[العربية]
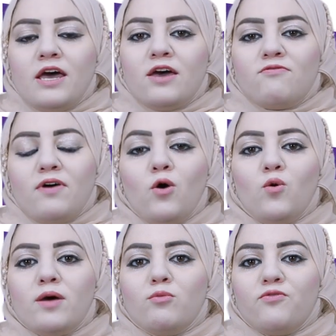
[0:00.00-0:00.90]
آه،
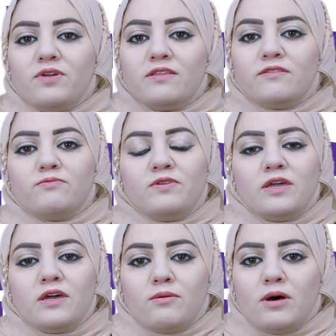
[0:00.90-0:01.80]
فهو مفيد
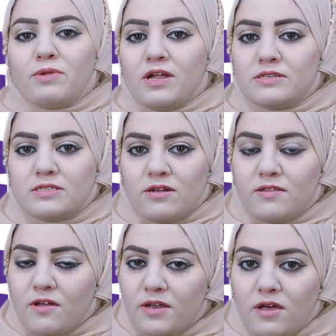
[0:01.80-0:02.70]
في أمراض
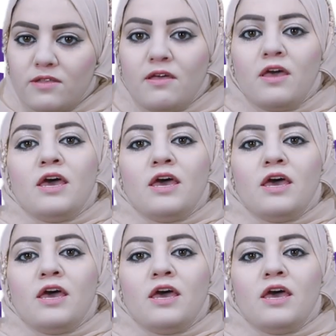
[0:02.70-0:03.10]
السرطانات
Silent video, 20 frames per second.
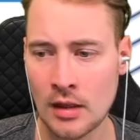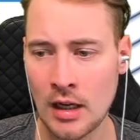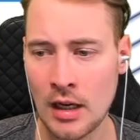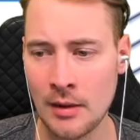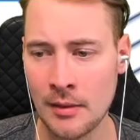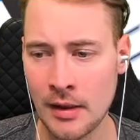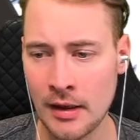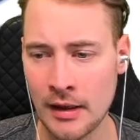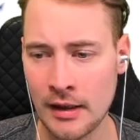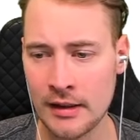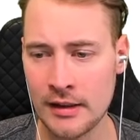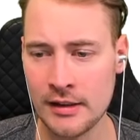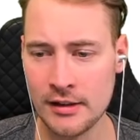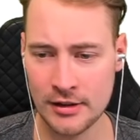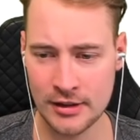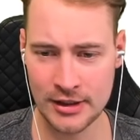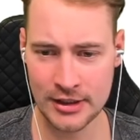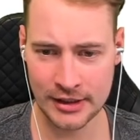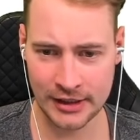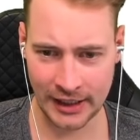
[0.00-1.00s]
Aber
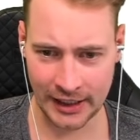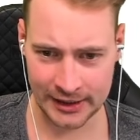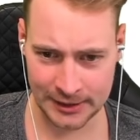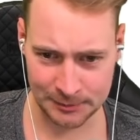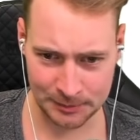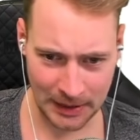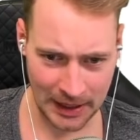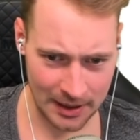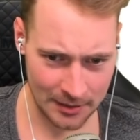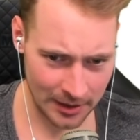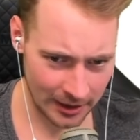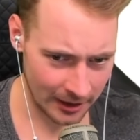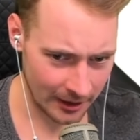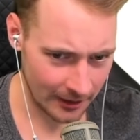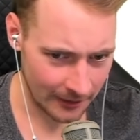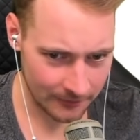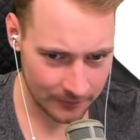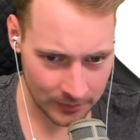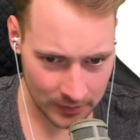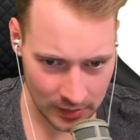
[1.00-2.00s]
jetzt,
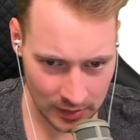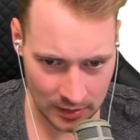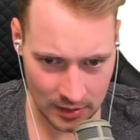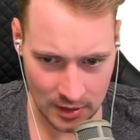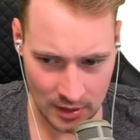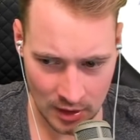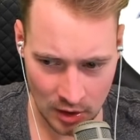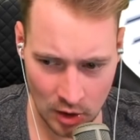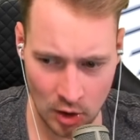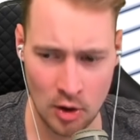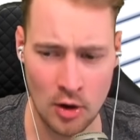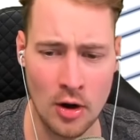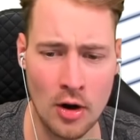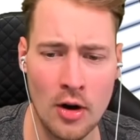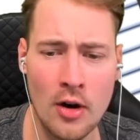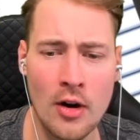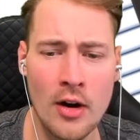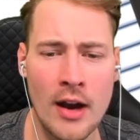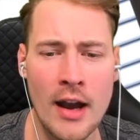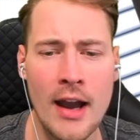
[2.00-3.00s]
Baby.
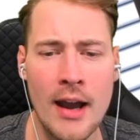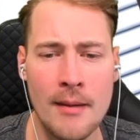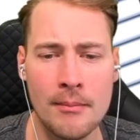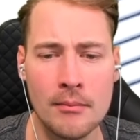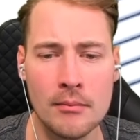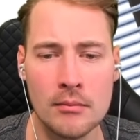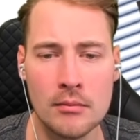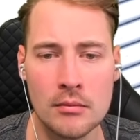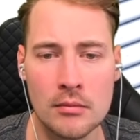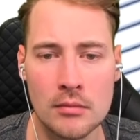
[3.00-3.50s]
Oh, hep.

::::::::

Exercise =
Once the pictures are set aside, repeat the data above exactly.

Solution to this task =
[العربية]
[0:00.00-0:00.90]
آه،
[0:00.90-0:01.80]
فهو مفيد
[0:01.80-0:02.70]
في أمراض
[0:02.70-0:03.10]
السرطانات
Silent video, 20 frames per second.
[0.00-1.00s]
Aber
[1.00-2.00s]
jetzt,
[2.00-3.00s]
Baby.
[3.00-3.50s]
Oh, hep.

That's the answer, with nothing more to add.